Questo sermone vagamente autoreferenziale è la chiave di lettura attraverso la quale ho apprezzato “Healer”, un album improntato per testi e sonorità sulla ricerca di libertà dell’individuo da quella prigione delle ambizioni convenzionali in cui ci troviamo intrappolati, sebbene la chiave si trovi esattamente nella nostra tasca.
A detta di Christian Zucconi, estrosa voce maschile della band, il nome dell’album proviene direttamente da un verso del loro primo singolo pubblicato lo scorso Gennaio, “Deleter”. Il passo in questione (“all this time been burning with a fever, it turns out I’ve always been my Healer”) evidenzia come troppo spesso si affidi in maniera imprudente a qualcun altro la responsabilità del nostro benessere. Questo messaggio viene trasferito all’ascoltatore con la solita prepotenza elettrica che ci ha già folgorati nei precedenti lavori dei Grouplove, in un inno alternative alla libertà decisamente ballabile indipendentemente da quanto monotone siano le nostre quattro mura.

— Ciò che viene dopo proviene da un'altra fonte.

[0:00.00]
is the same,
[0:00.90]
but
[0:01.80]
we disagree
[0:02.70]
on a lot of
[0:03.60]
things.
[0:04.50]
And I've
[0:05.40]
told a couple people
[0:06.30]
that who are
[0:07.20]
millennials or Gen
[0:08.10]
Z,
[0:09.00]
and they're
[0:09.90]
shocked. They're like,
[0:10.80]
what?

I due cantanti (anche coniugi) della band californiana, Christian Zucconi e Hannah Hooper, si completano artisticamente, generando un interessante mix tra sgraziata strafottenza da weirdo del primo ed eterea delicatezza della seconda. Questa alchimia funziona perfettamente ad esempio in “This is everything”, ballad criptica e dai riff di chitarra sensuali e striscianti che rimandano agli Arctic Monkeys. Le 11 tracce presentano nel complesso mood diversi che suscitano quelle sensazioni di vita vissuta di cui parlavo in precedenza, trattate con la giusta leggerezza attraverso quelle sonorità indie-rock fortemente contaminate da elementi elettronici, già presenti nella loro discografia.
Ascoltare “Inside out “è come salire su una collina e avvertire una raffica di vento che scompiglia i capelli a suon di synth ciccioni e linee di basso scacciapensieri stile MGMT. “Youth” e “Places” sono i due pezzi “sognatori” dell’album, quelli da ascoltare in compagnia dei cieli stellati estivi: il primo ipnotizza, il secondo accarezza.
La malinconica “Ahead of myself”, suona come un’intima esigenza di affogare ogni futura preoccupazione in un bel momento vivibile nel presente. E questo la Hooper lo canta con estrema consapevolezza; d’altronde in un’intervista a Billboard è lei stessa a raccontare come nel bel mezzo della preparazione del disco si sia dovuta sottoporre ad un delicato intervento chirurgico al cervello, trovando la sua fonte di distrazione nell’arte (anche visiva, essendo l’autrice del dipinto usato come copertina).
“Healer” assume quindi una funzione terapeutica anche per gli altri componenti della band che si ritrovano più uniti che mai, divenendo cura essi stessi. Chissà che non lo possano essere anche per l’ascoltatore del 2020.